Following the Federal Example
I was thinking about the risks we face in the world of commerce and that led me to take a look at the National Terror Alert Response Center on the Homeland Security news website. As noted on that site, “The National Terror Alert Response Network promotes homeland security emergency preparedness through awareness, education, community involvement and partnerships between individuals, groups and organizations.” In doing so, the site provides information on terrorist-related incidents and activities in the United States and abroad.
The part of the site that really caught my eye was a list of “Preparedness Guides” for a variety of situations directly or marginally related to terrorism.
The topics include: biological attack, chemical attack, hijacking, explosive attack, emergency evacuation plans, water in an emergency, food storage programs, first aid, emergency communications, gas mask FAQs, and more.
Here, we have the federal government at least trying to raise awareness and offer practical advice for some very scary scenarios. The government site caused me to wonder if we couldn’t do the same thing for our own organizations and enterprises when it comes to cyber crime, social engineering and other activities that pose dangers.
If the feds can create a color-coded risk level profile for the nation, maybe it’s time we created and monitored such a profile for our own companies. The reason that many attacks succeed is that we are unaware that they are actually attacks. And some of the approaches are disarmingly simple.
For example, in one scam, the bad guys simply left thumb drives in the lavatories of a major company. Naturally, when the drives were discovered by employees, they plugged them in to their computers — their network-connected computers.

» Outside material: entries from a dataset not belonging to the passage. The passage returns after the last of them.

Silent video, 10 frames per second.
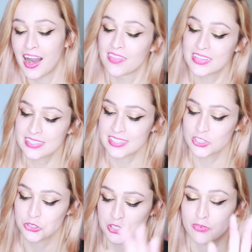this is
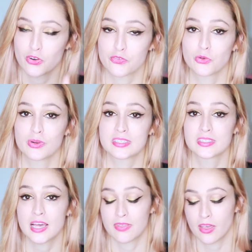interesting for a few
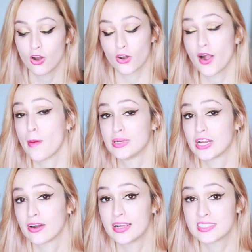reasons. I think her
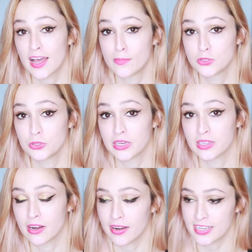commentary is absolutely
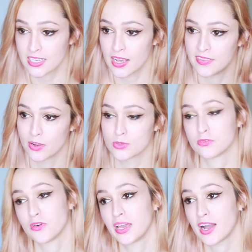hilarious, and there was a
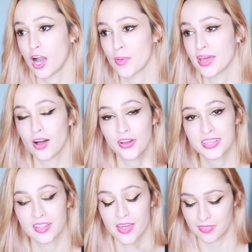funny comment. I'll
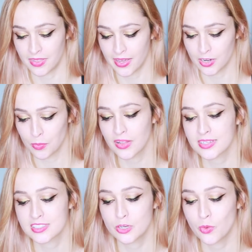get to that at the end, but
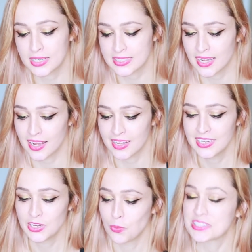let's see what
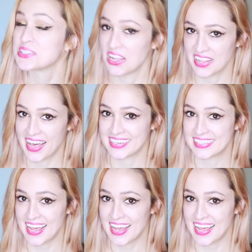Stella had to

The drives, as you might suspect, contained malware that enabled the crooks to temporarily roam at will inside the network (from outside) and to steal passwords and other valuable information. Yet, it all started innocently enough with someone being curious about a “lost” thumb drive.
This could happen in your company or in mine. But if we spread the word about such possibilities within our own gates, we’re much less likely to be surprised by digital soldiers climbing out of the virtual Trojan horse. If we issue a weekly, or at least monthly, alert about reported hacking and social engineering attempts, it seems logical that many of us would think twice before plugging an unknown drive into our network-connected devices.
A rash of such incidents — or other crimes — could result in raising the risk profile in our organizations. This profile could easily be forwarded to every employee and every other connected entity on a daily basis as an aid to awareness.
Every person who connects with our networks is, by default, also standing guard over that network’s integrity. If we can all learn about what kinds of threats to expect and how those threats present, our enterprises and our organizations will be that much safer from those who wish to do us harm.
The final piece, of course, is to emulate the Homeland Security site by offering advice on what to do when a threat is detected. In one simple example, a directive and reminder to avoid clicking on any links from questionable sources would go far toward reducing the amount of cyber crime perpetrated against ourselves and our organizations.